As soon as the line containing "Frames from a" appears, start repeating lines exactly and continue to the end of the entries; please skip pictures.

> Records supplied
▽
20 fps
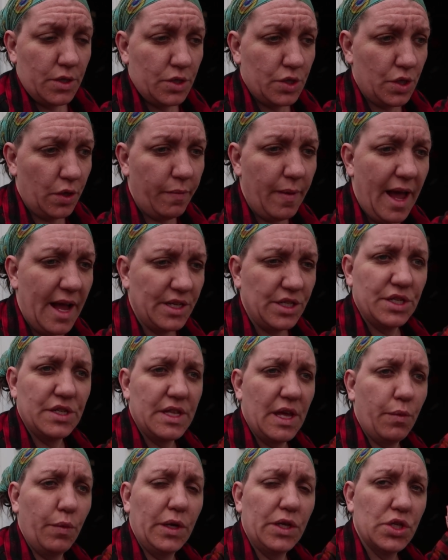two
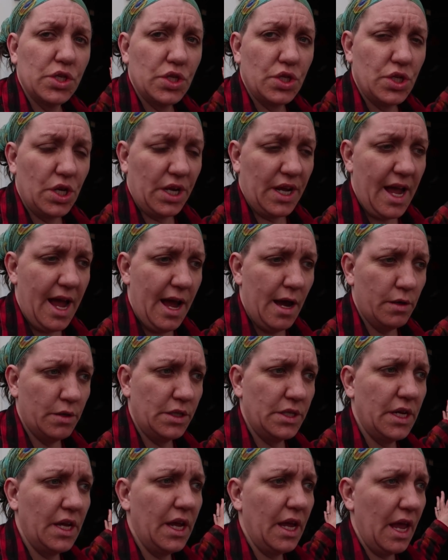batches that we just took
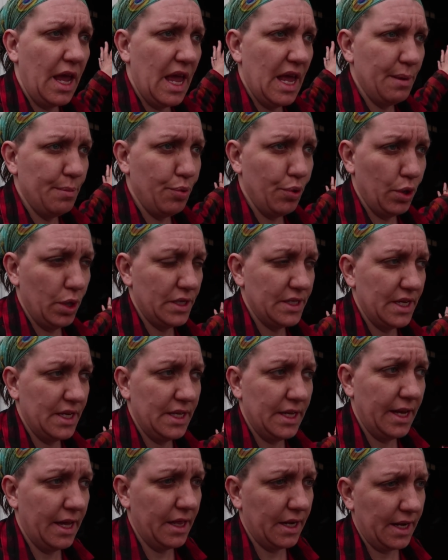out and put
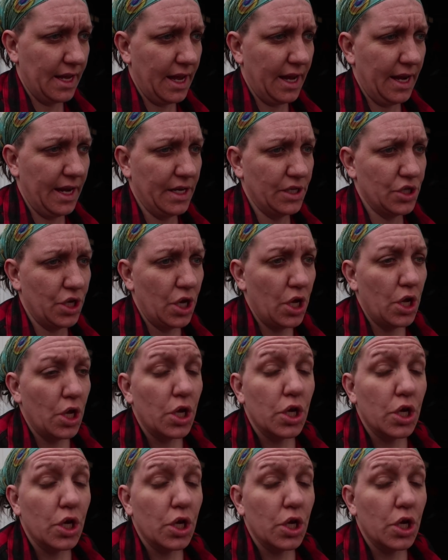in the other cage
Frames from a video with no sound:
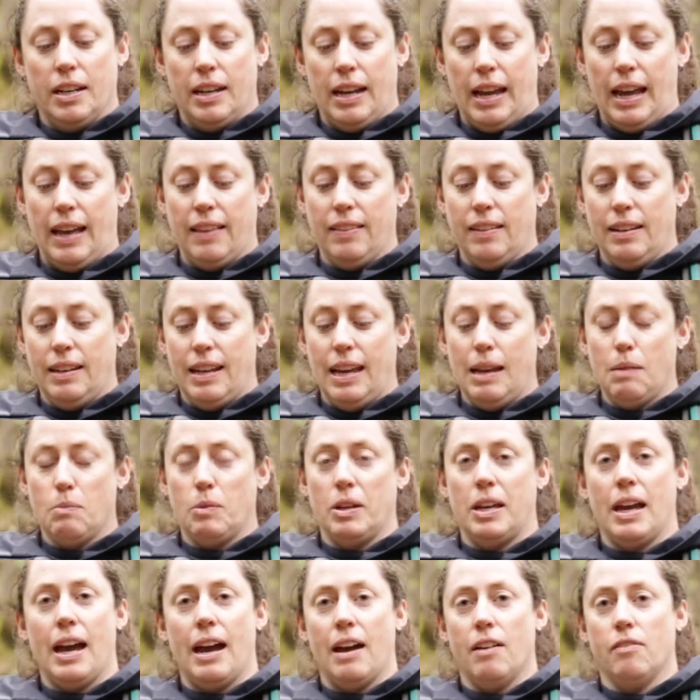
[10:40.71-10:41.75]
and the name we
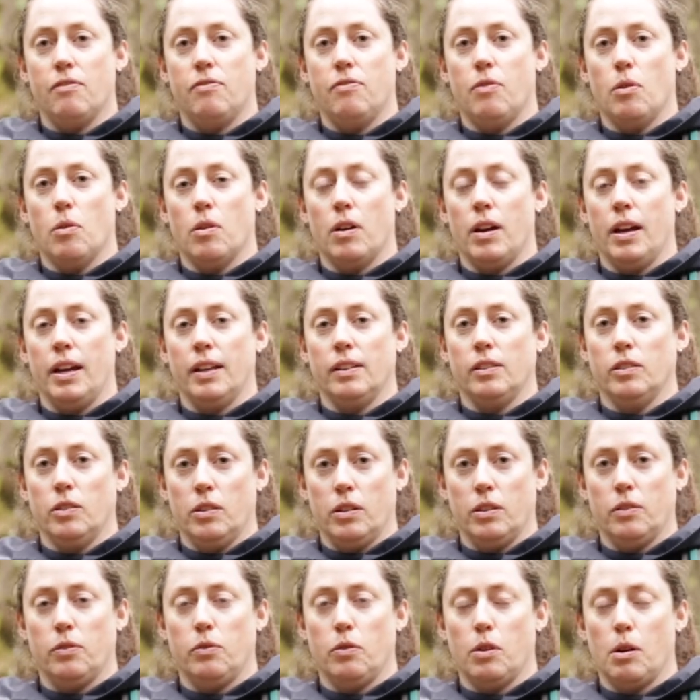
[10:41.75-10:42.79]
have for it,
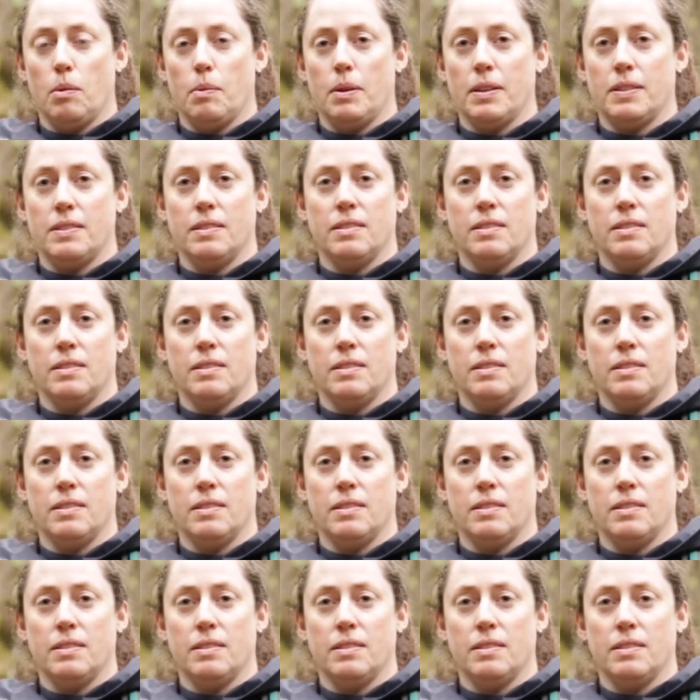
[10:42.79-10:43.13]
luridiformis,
△
> Finished task
Frames from a video with no sound:
[10:40.71-10:41.75]
and the name we
[10:41.75-10:42.79]
have for it,
[10:42.79-10:43.13]
luridiformis,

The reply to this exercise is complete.